Mary paused impressively, sure she had made her effect. 

“I will tell you what,” said Anne thoughtfully. “You may have been too young to remember, but you know I was fourteen when we lost our dear mother, and I do remember some things. She was often poorly, you know.” 

“I don’t really remember,” said Mary in a less hysterical, more sober tone. “I know she was in bed, just as I ought to be this minute, and then she was gone, out like a wink, as I know will surely happen to me, most likely with this childbirth, if not a great deal sooner.” 

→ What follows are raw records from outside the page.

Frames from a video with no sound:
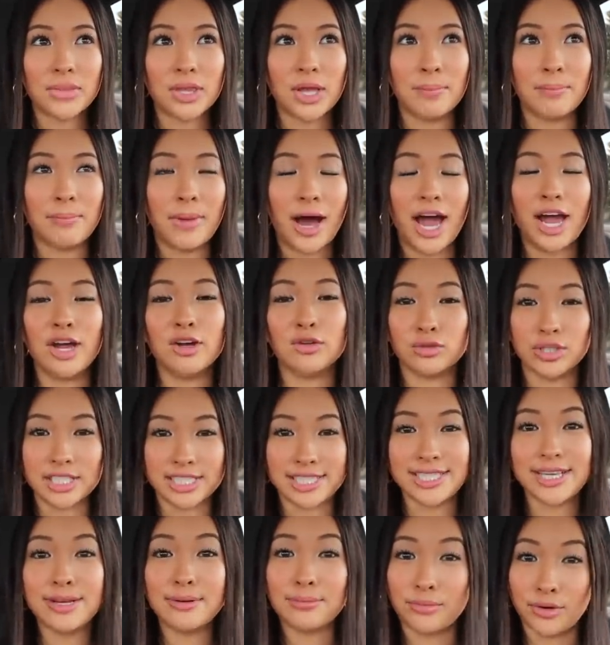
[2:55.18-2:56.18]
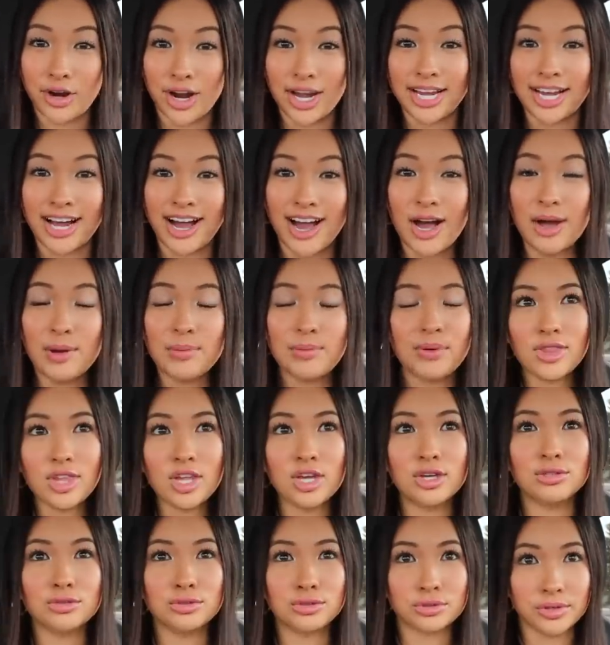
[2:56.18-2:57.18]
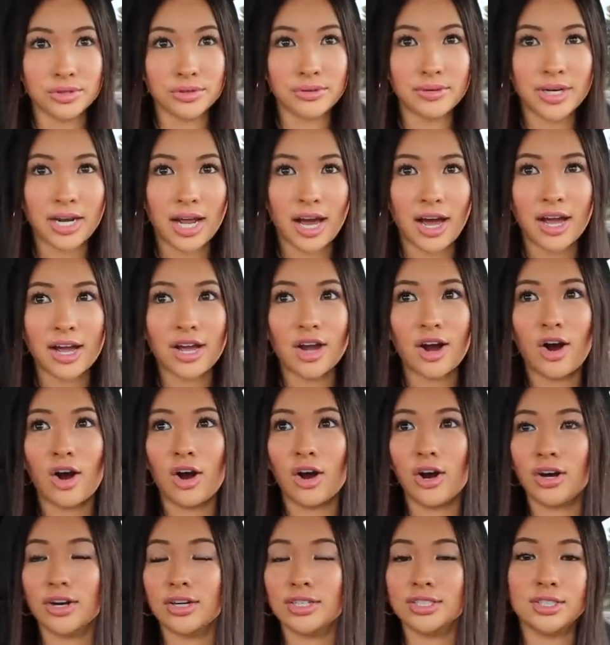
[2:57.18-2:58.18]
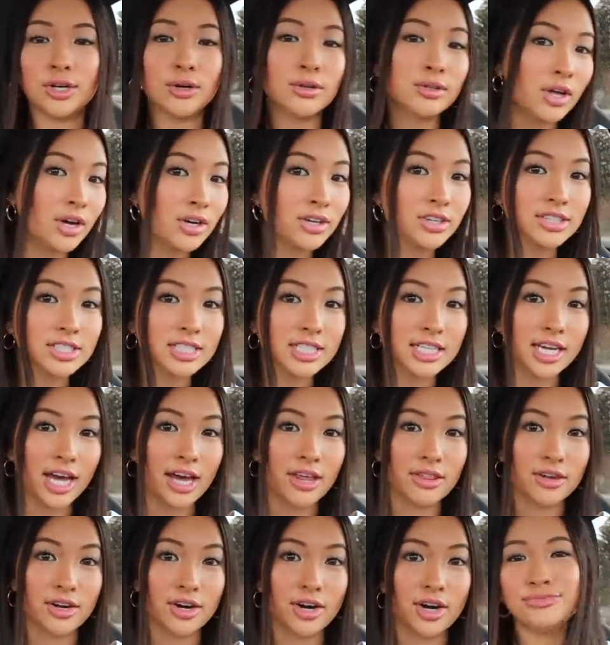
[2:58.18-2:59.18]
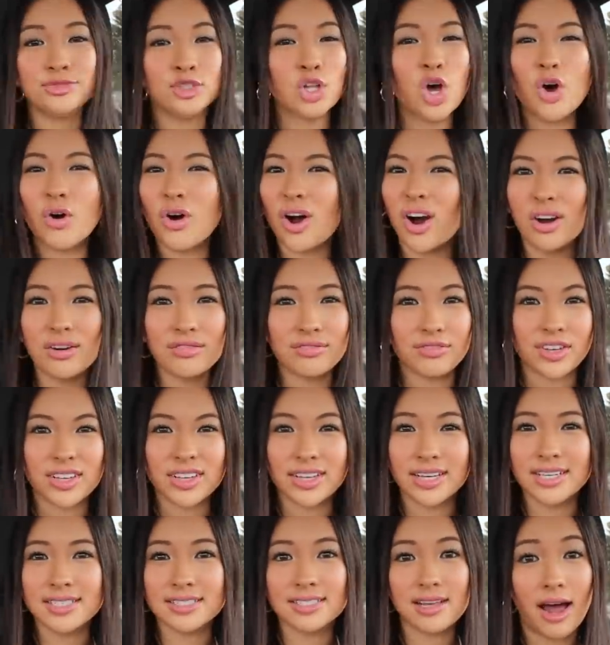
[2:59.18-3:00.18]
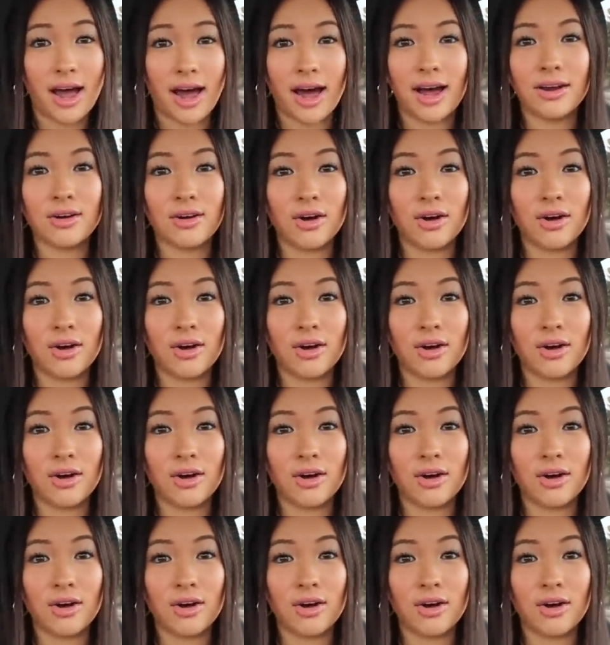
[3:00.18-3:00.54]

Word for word: my recent breakup. Drew and I are no longer together. No hard feelings at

Anne tactfully ignored this. “What I think may help,” she suggested, “is something our mother took. A special tea made of herbs. I helped her to make it, and believe I can give you some, if you will let me try.” 

Mary made an ungracious noise, but Anne took this as encouragement, and a short time in the pantry produced a bouquet of soothing herbs that she steeped in a pot, and brought to Mary. Anne poured the tea, and sat by her sofa sharing the harmless but sweet smelling brew. 

“I think I do remember our mother having this,” Mary said after a little while. “The odor brings her back to me.” 

Anne put her hand on Mary’s. “And to me, too,” she said softly, and they sat quietly for a little while, in sisterly silence, enjoying their tea and lost in thought.

The result was that Mary was soon better, and the vagaries of her early expectations settled down and even improved under the double influence of her sister Anne’s kind concern and her efficacious tea-brewing. Soon she was able to sit, and then stand, and then at last begin to take an interest in the outer world.